• **Instructions for the task**: Copy each line of the data below exactly, leaving out pictures.

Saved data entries
[Start of section]

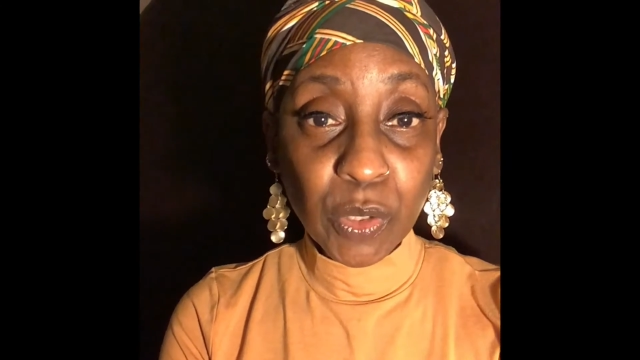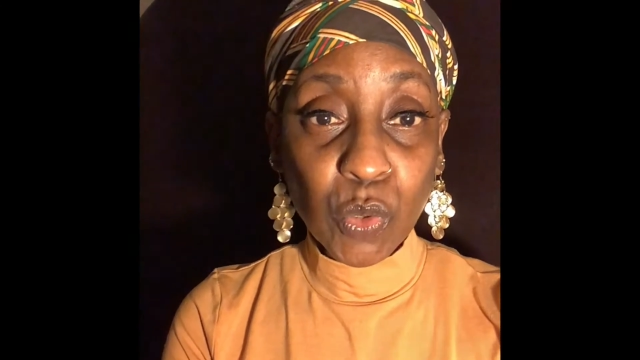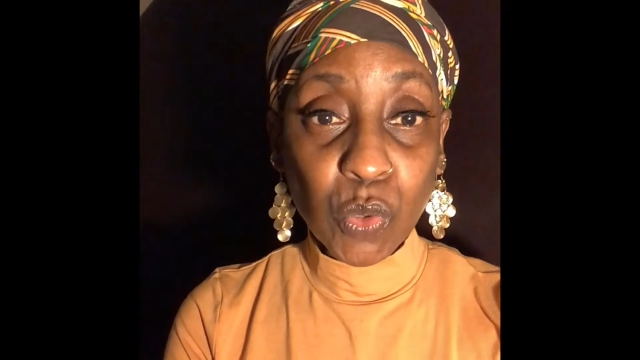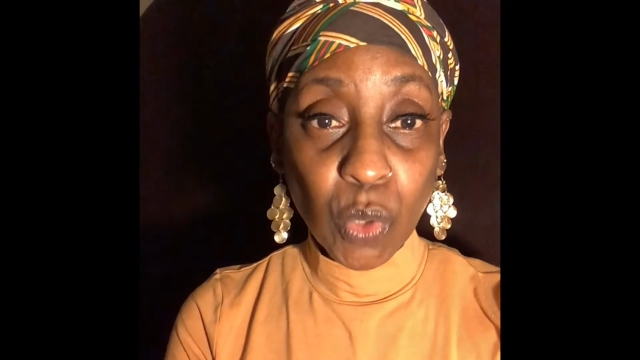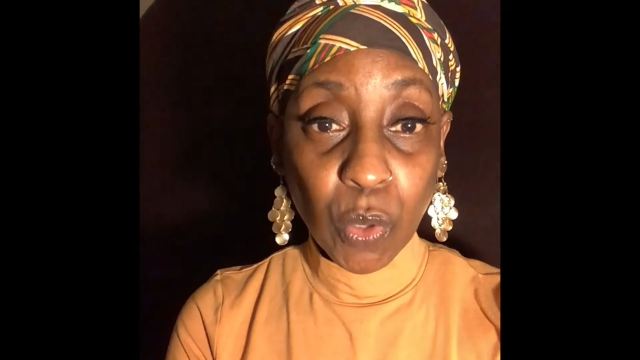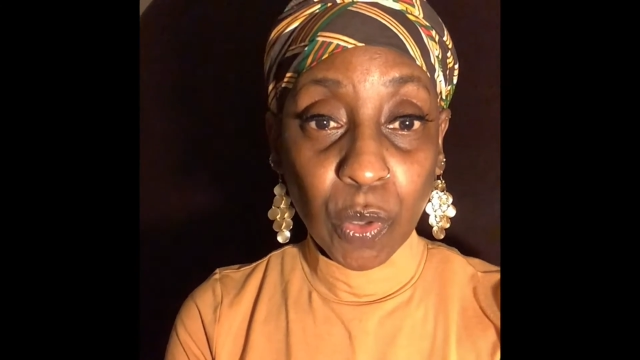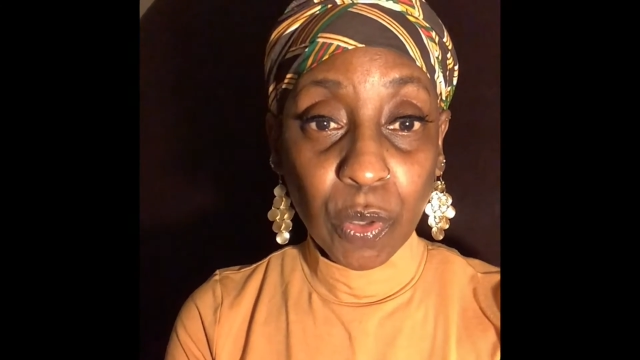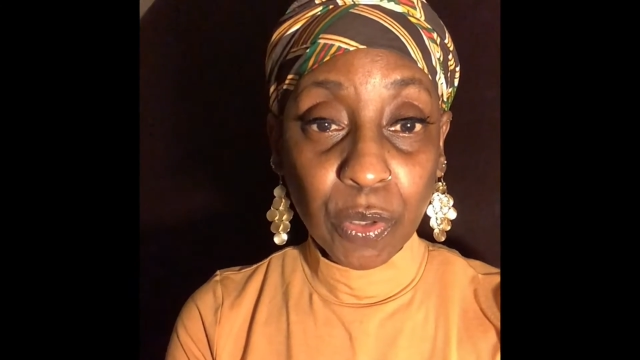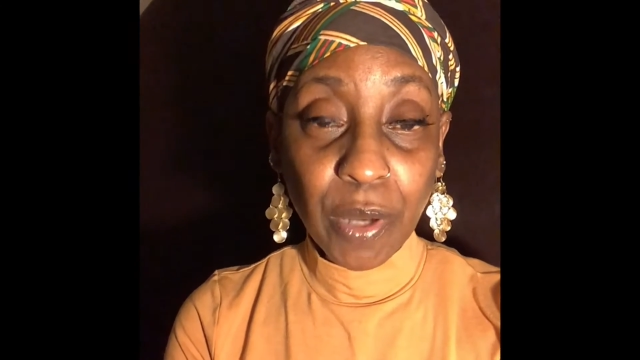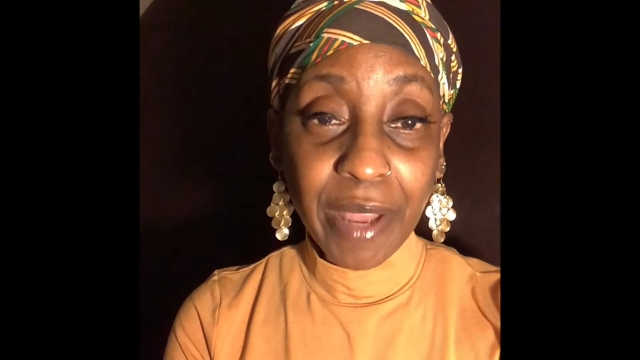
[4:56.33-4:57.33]
So
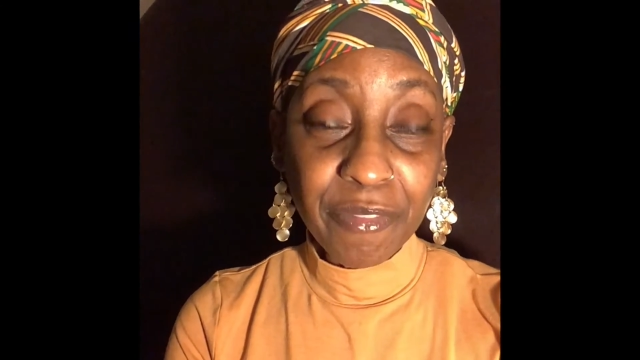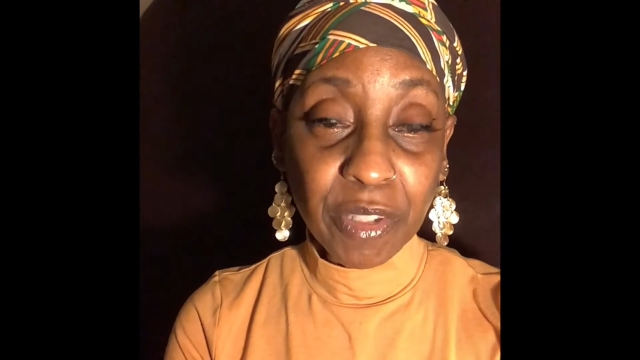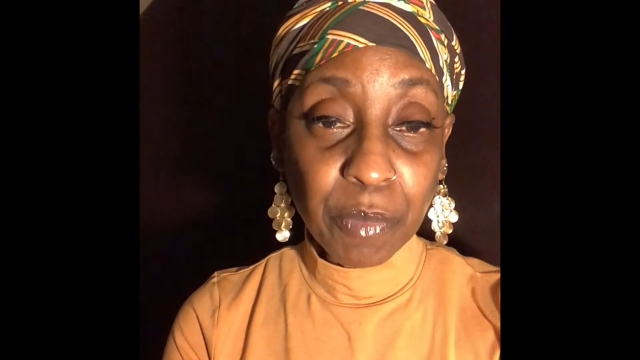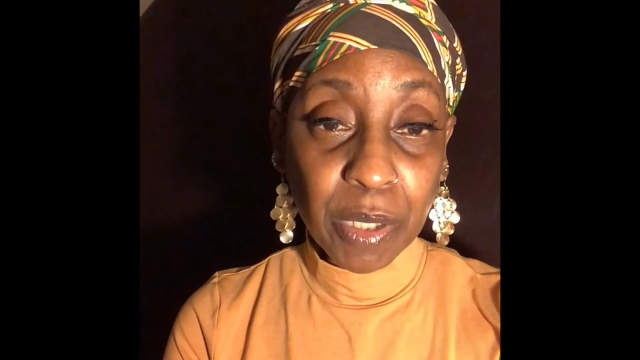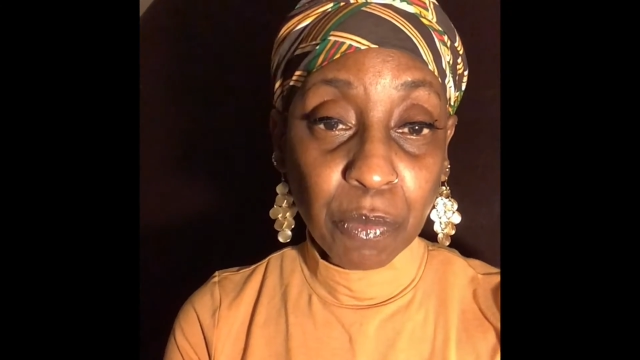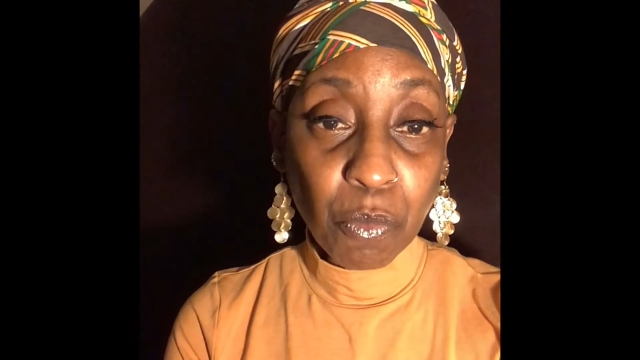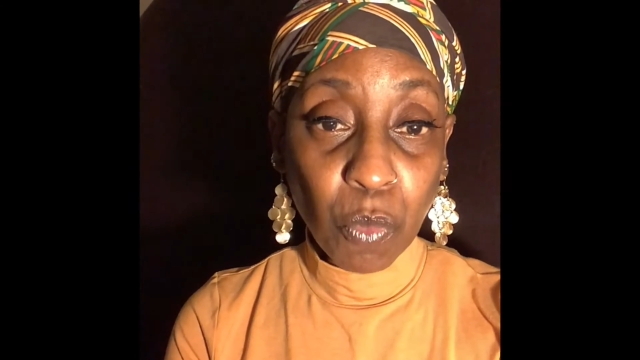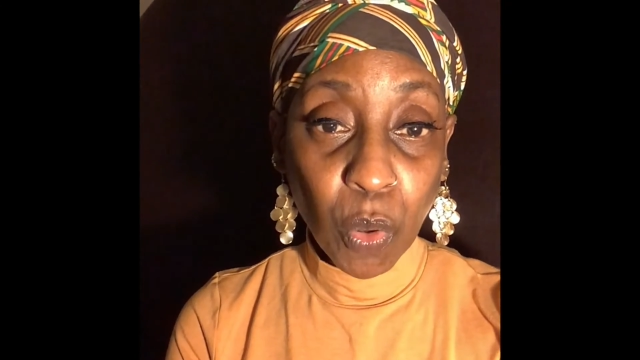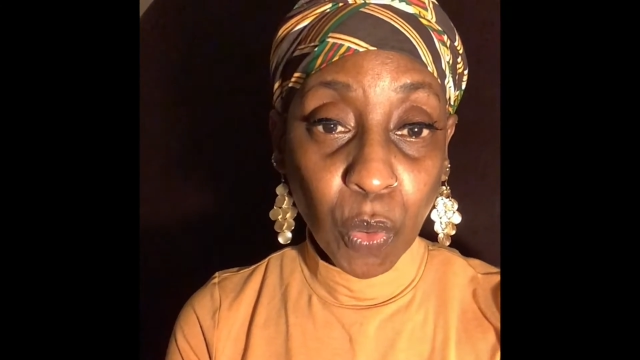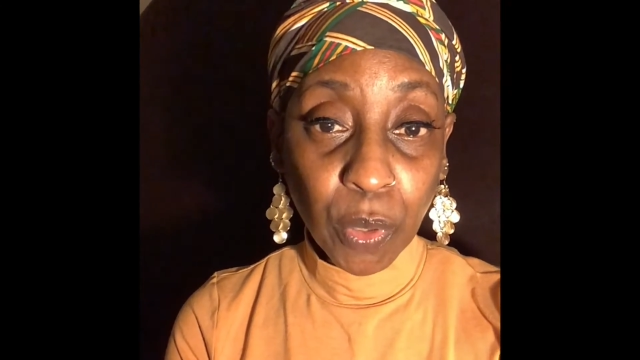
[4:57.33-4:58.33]
you have to be
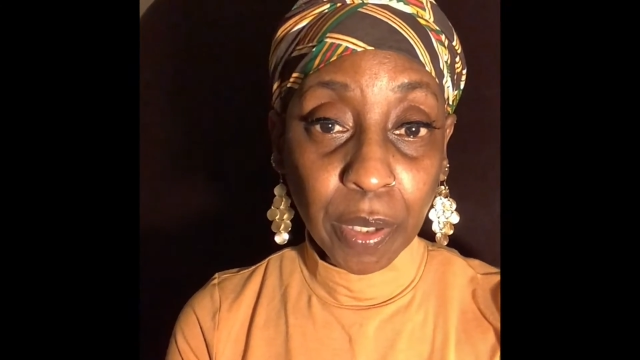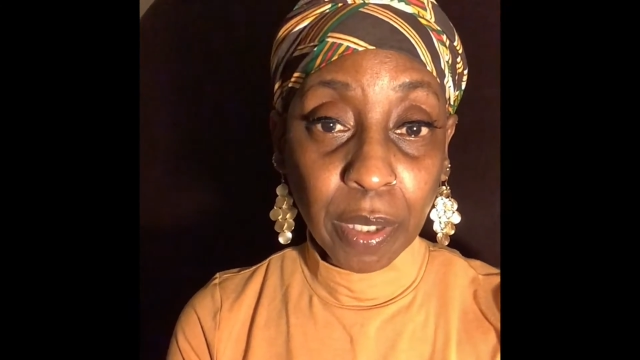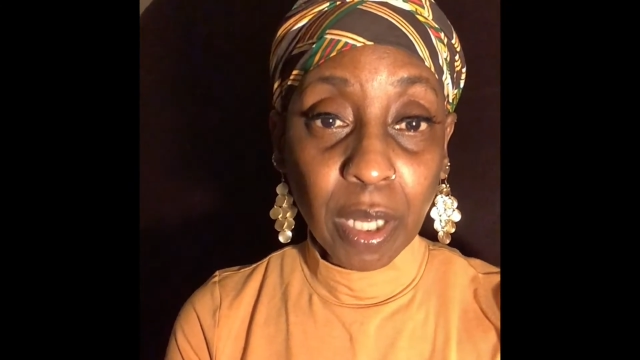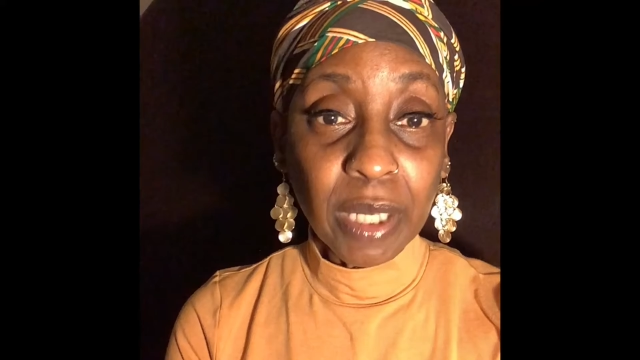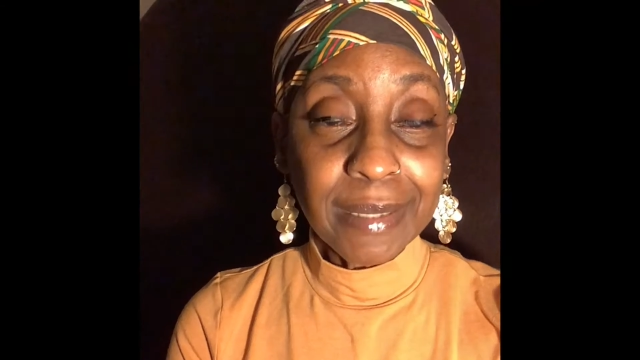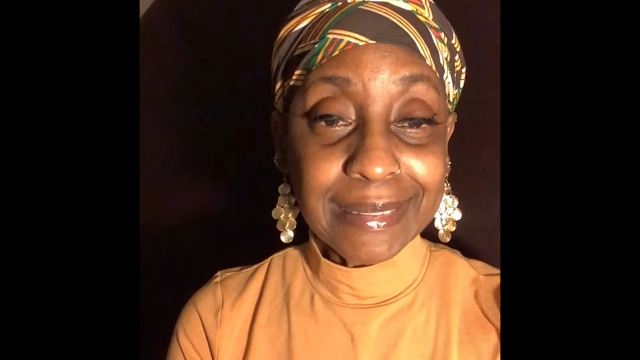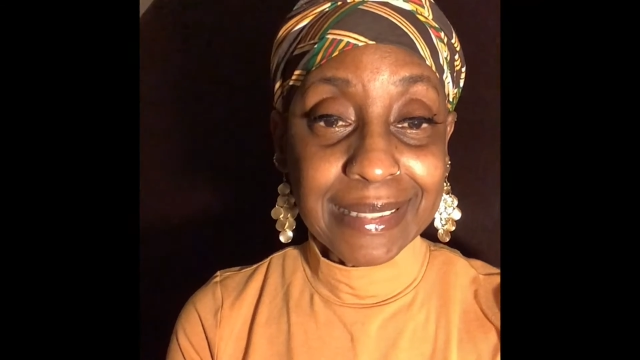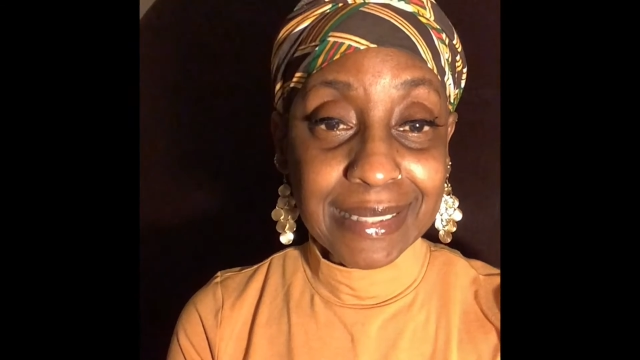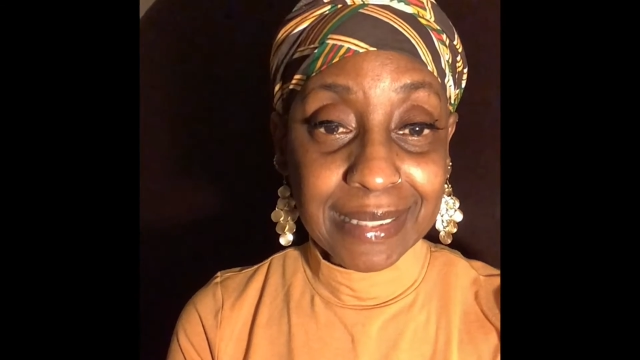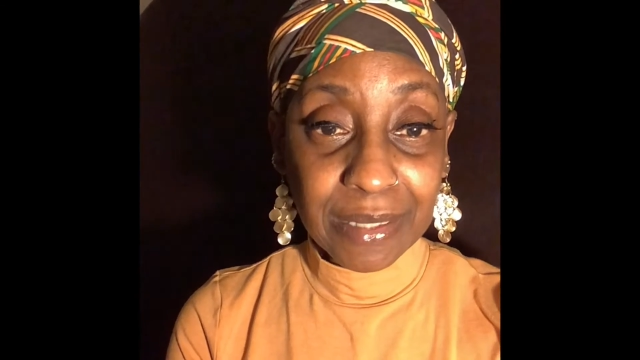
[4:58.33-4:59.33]
more
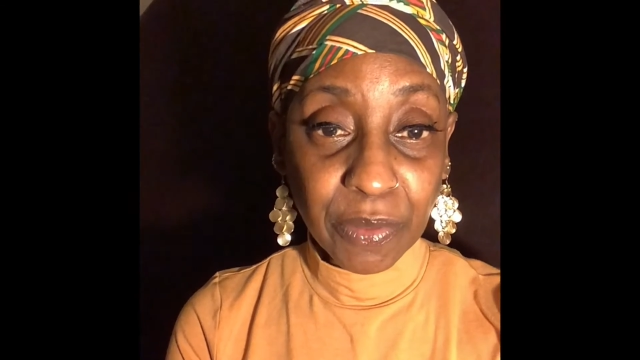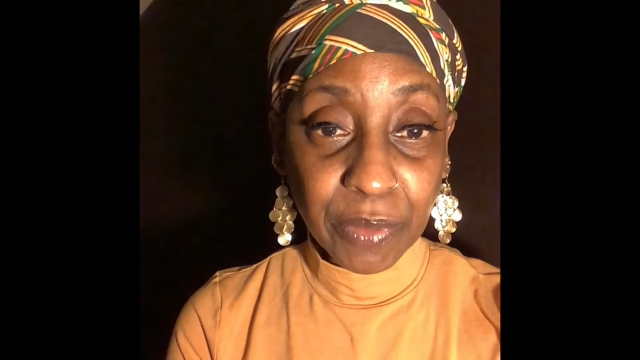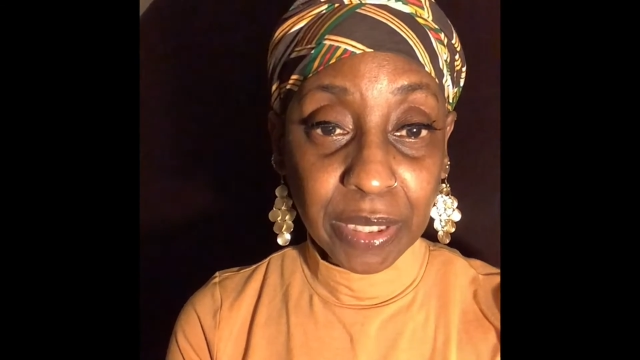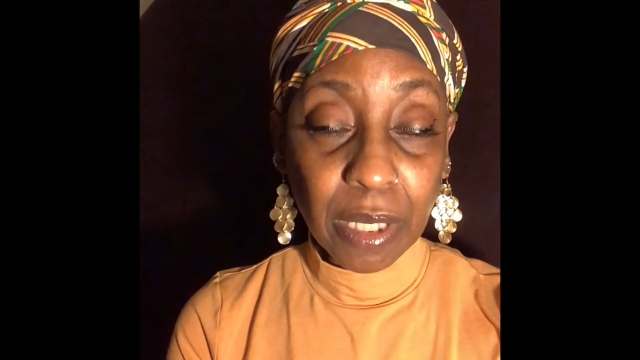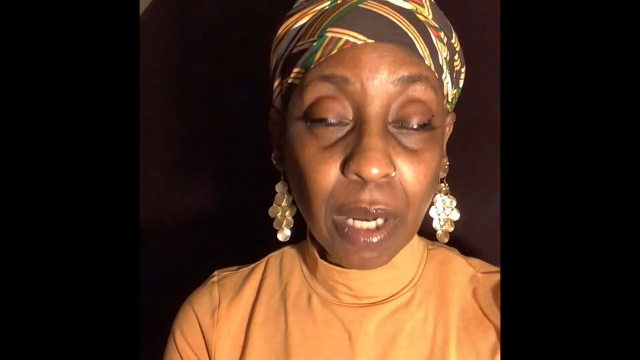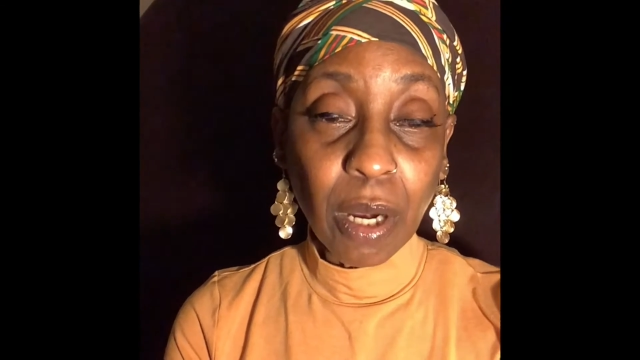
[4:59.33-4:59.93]
considerate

[End of section]

• **Response**:
[4:56.33-4:57.33]
So
[4:57.33-4:58.33]
you have to be
[4:58.33-4:59.33]
more
[4:59.33-4:59.93]
considerate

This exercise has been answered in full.